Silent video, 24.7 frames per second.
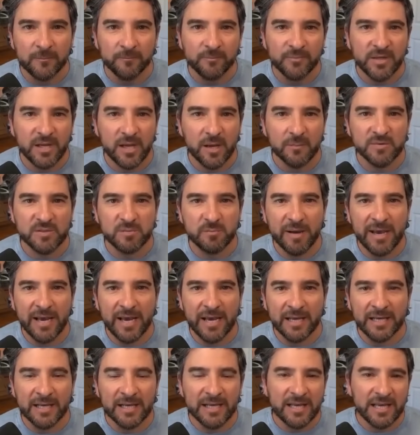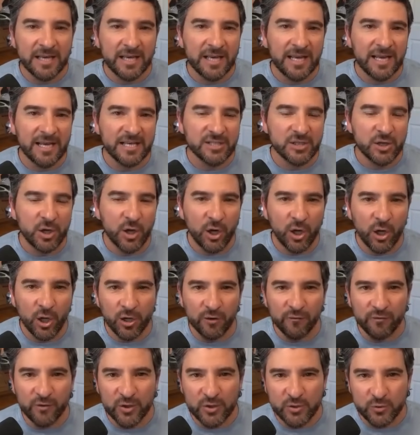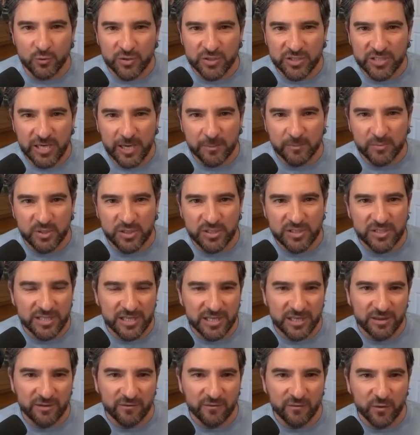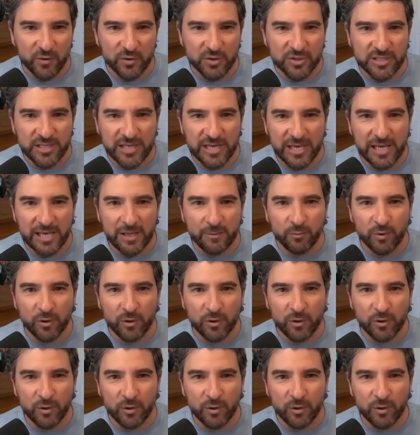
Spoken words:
Comes back and has all of those receptions in the first game.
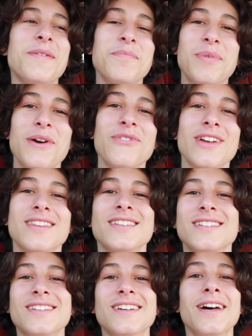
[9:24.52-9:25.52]
Perfect.
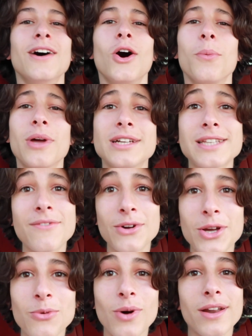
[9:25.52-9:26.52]
Hope you guys have a
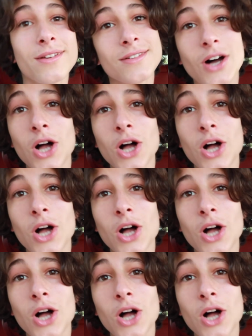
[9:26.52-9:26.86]
good one.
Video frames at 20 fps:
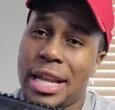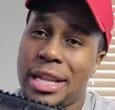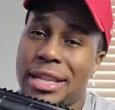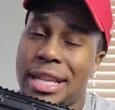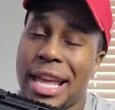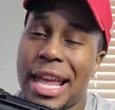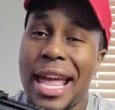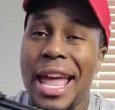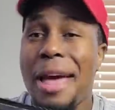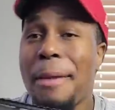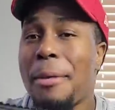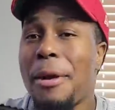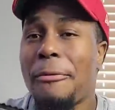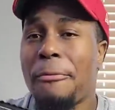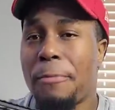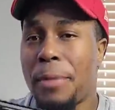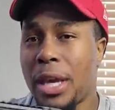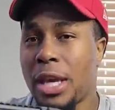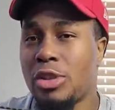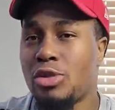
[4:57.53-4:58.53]
the
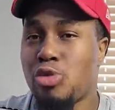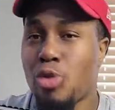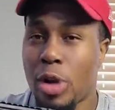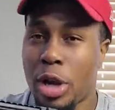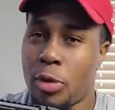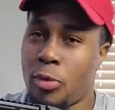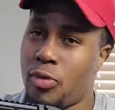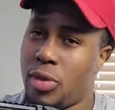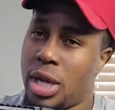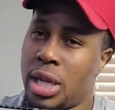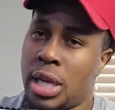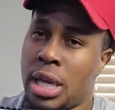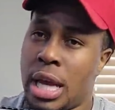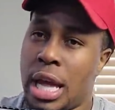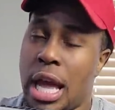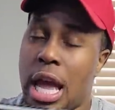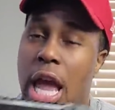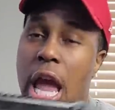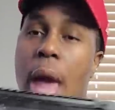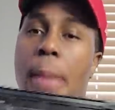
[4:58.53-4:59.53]
MFP-21.
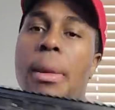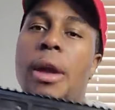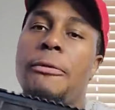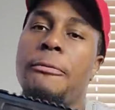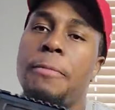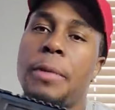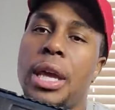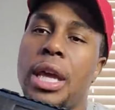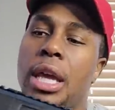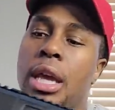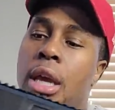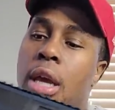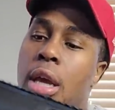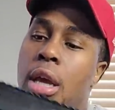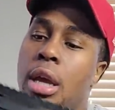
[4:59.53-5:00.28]
MFP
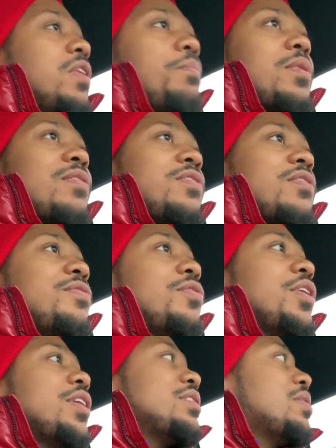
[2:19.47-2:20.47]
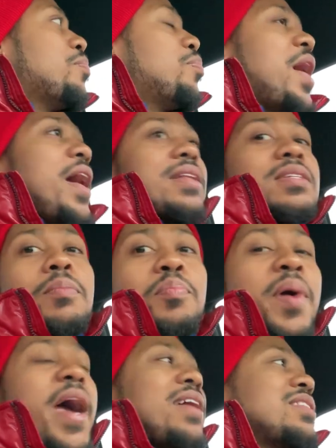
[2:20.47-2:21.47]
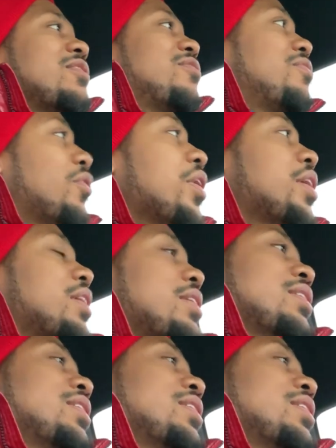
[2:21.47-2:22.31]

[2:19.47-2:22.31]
Flipping from front to back to back to front,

===

What you are asked to do: Print every entry exactly as written, without the pictures.

Exercise solution:
Silent video, 24.7 frames per second.
Spoken words:
Comes back and has all of those receptions in the first game.
[9:24.52-9:25.52]
Perfect.
[9:25.52-9:26.52]
Hope you guys have a
[9:26.52-9:26.86]
good one.
Video frames at 20 fps:
[4:57.53-4:58.53]
the
[4:58.53-4:59.53]
MFP-21.
[4:59.53-5:00.28]
MFP
[2:19.47-2:20.47]
[2:20.47-2:21.47]
[2:21.47-2:22.31]

[2:19.47-2:22.31]
Flipping from front to back to back to front,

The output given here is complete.